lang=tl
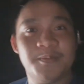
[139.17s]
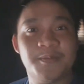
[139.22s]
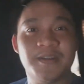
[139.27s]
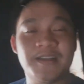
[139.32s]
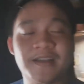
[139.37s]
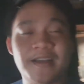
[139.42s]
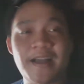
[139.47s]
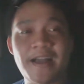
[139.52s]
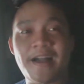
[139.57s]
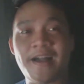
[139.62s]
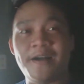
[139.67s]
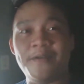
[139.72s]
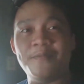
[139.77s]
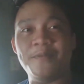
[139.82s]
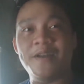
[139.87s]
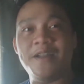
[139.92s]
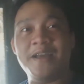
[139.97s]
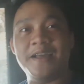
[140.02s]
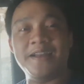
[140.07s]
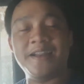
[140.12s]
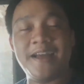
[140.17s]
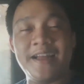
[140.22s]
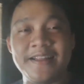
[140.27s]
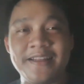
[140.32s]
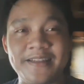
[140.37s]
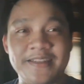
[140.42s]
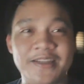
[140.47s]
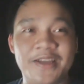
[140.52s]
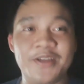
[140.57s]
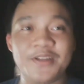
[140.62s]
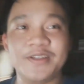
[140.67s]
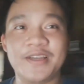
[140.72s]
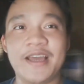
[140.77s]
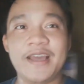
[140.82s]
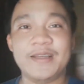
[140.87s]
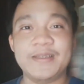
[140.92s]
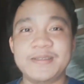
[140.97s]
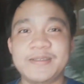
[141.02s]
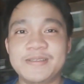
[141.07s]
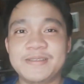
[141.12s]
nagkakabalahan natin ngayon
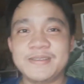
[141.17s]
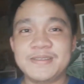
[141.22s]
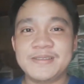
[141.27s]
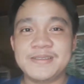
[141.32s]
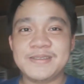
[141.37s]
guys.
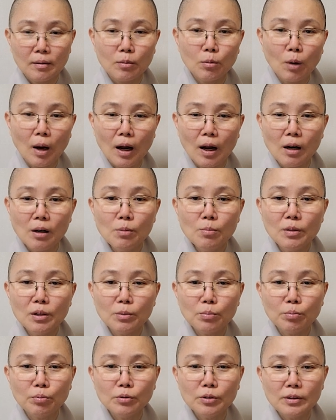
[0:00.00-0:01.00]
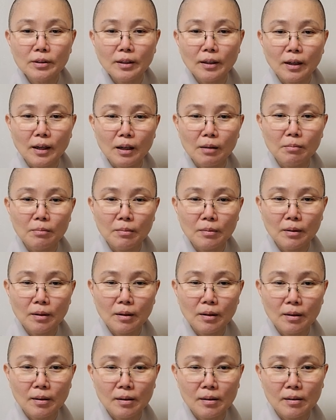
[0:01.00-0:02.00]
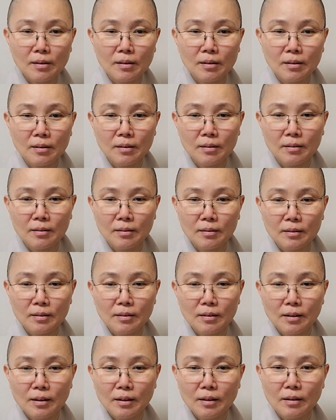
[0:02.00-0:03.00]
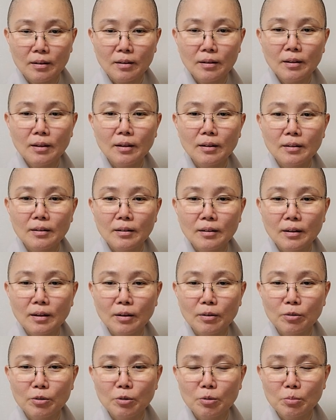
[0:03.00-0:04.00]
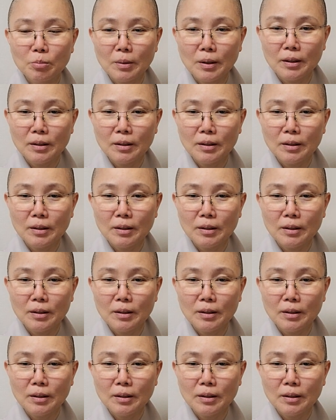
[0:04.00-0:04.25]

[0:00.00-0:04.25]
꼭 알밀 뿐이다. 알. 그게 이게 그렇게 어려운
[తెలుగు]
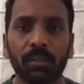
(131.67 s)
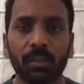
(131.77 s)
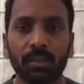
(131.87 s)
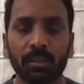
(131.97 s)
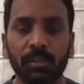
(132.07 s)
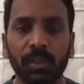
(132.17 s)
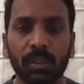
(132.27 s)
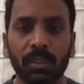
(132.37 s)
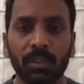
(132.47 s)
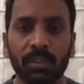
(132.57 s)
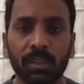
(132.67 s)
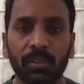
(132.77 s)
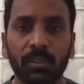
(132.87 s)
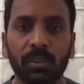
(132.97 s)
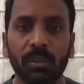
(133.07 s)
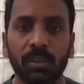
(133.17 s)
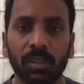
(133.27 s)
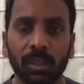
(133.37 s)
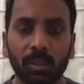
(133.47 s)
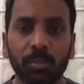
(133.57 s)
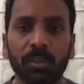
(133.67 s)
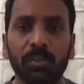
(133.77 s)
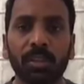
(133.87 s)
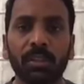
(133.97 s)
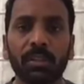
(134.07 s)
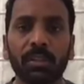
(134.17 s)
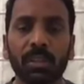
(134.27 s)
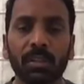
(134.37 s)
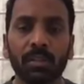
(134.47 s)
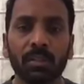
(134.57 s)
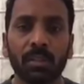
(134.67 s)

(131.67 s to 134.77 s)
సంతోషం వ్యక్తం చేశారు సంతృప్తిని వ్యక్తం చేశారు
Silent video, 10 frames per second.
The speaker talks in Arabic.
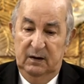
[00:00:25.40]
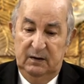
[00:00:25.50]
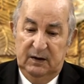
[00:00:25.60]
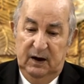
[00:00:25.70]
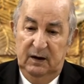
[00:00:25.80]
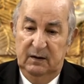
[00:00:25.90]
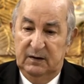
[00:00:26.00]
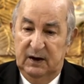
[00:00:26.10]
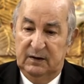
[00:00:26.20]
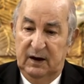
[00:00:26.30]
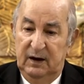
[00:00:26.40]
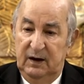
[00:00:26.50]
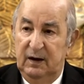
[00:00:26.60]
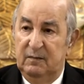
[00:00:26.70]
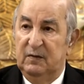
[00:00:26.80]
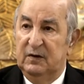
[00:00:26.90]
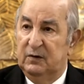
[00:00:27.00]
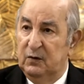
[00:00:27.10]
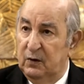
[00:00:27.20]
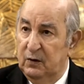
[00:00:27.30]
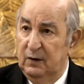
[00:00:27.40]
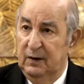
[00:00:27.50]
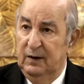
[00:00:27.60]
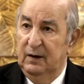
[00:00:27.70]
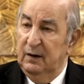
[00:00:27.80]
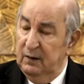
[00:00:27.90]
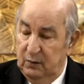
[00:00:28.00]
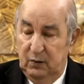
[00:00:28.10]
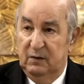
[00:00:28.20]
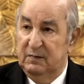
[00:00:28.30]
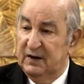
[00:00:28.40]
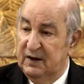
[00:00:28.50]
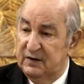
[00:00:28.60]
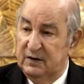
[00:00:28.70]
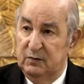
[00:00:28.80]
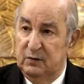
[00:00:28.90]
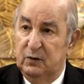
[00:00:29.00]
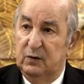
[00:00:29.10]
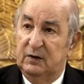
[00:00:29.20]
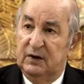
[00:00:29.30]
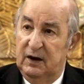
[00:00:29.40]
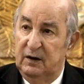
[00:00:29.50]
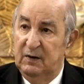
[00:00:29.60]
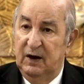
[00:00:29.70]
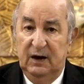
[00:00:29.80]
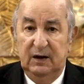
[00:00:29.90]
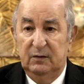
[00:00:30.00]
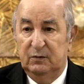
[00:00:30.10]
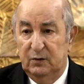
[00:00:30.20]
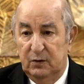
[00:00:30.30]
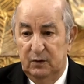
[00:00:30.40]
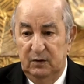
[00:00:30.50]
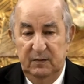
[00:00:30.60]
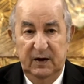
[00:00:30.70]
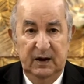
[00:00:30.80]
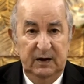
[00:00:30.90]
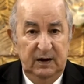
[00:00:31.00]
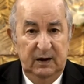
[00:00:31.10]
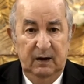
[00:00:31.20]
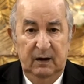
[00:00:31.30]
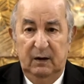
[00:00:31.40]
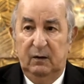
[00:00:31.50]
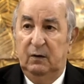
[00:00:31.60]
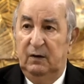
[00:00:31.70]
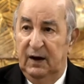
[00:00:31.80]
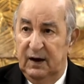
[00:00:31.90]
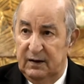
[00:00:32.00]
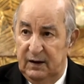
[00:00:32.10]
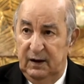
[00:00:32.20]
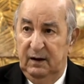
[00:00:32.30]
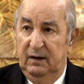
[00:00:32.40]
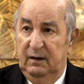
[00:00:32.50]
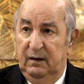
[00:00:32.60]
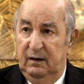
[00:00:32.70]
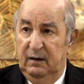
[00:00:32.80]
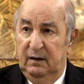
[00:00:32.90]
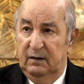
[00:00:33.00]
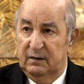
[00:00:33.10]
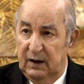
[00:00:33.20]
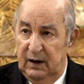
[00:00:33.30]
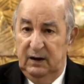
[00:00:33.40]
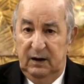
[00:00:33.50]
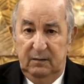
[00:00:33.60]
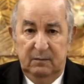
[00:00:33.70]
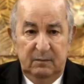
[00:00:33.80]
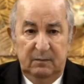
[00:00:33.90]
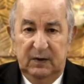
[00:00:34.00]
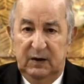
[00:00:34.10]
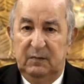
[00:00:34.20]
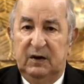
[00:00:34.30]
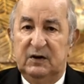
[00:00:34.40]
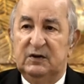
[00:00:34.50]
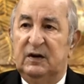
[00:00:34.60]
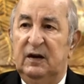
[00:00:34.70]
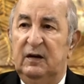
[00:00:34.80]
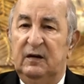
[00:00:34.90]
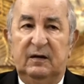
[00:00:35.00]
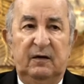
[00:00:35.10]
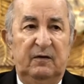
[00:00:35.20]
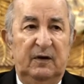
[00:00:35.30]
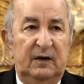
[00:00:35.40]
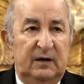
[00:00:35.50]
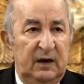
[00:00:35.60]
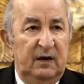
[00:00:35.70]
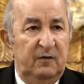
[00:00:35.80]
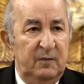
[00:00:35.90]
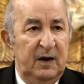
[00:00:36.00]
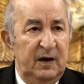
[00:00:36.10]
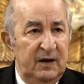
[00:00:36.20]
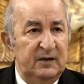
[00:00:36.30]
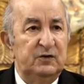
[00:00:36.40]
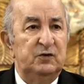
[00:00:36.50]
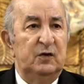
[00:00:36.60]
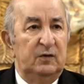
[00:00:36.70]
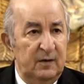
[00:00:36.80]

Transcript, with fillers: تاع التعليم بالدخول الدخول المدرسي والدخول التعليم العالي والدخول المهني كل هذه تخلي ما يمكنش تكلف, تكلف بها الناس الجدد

==*==

__BRIEF__
Given the records above, return the lines starting at the one that holds "[00:00:26.50]" and ending at the one that holds "[00:00:34.50]", exactly, and nothing besides; leave every picture out.

__RESPONSE__
[00:00:26.50]
[00:00:26.60]
[00:00:26.70]
[00:00:26.80]
[00:00:26.90]
[00:00:27.00]
[00:00:27.10]
[00:00:27.20]
[00:00:27.30]
[00:00:27.40]
[00:00:27.50]
[00:00:27.60]
[00:00:27.70]
[00:00:27.80]
[00:00:27.90]
[00:00:28.00]
[00:00:28.10]
[00:00:28.20]
[00:00:28.30]
[00:00:28.40]
[00:00:28.50]
[00:00:28.60]
[00:00:28.70]
[00:00:28.80]
[00:00:28.90]
[00:00:29.00]
[00:00:29.10]
[00:00:29.20]
[00:00:29.30]
[00:00:29.40]
[00:00:29.50]
[00:00:29.60]
[00:00:29.70]
[00:00:29.80]
[00:00:29.90]
[00:00:30.00]
[00:00:30.10]
[00:00:30.20]
[00:00:30.30]
[00:00:30.40]
[00:00:30.50]
[00:00:30.60]
[00:00:30.70]
[00:00:30.80]
[00:00:30.90]
[00:00:31.00]
[00:00:31.10]
[00:00:31.20]
[00:00:31.30]
[00:00:31.40]
[00:00:31.50]
[00:00:31.60]
[00:00:31.70]
[00:00:31.80]
[00:00:31.90]
[00:00:32.00]
[00:00:32.10]
[00:00:32.20]
[00:00:32.30]
[00:00:32.40]
[00:00:32.50]
[00:00:32.60]
[00:00:32.70]
[00:00:32.80]
[00:00:32.90]
[00:00:33.00]
[00:00:33.10]
[00:00:33.20]
[00:00:33.30]
[00:00:33.40]
[00:00:33.50]
[00:00:33.60]
[00:00:33.70]
[00:00:33.80]
[00:00:33.90]
[00:00:34.00]
[00:00:34.10]
[00:00:34.20]
[00:00:34.30]
[00:00:34.40]
[00:00:34.50]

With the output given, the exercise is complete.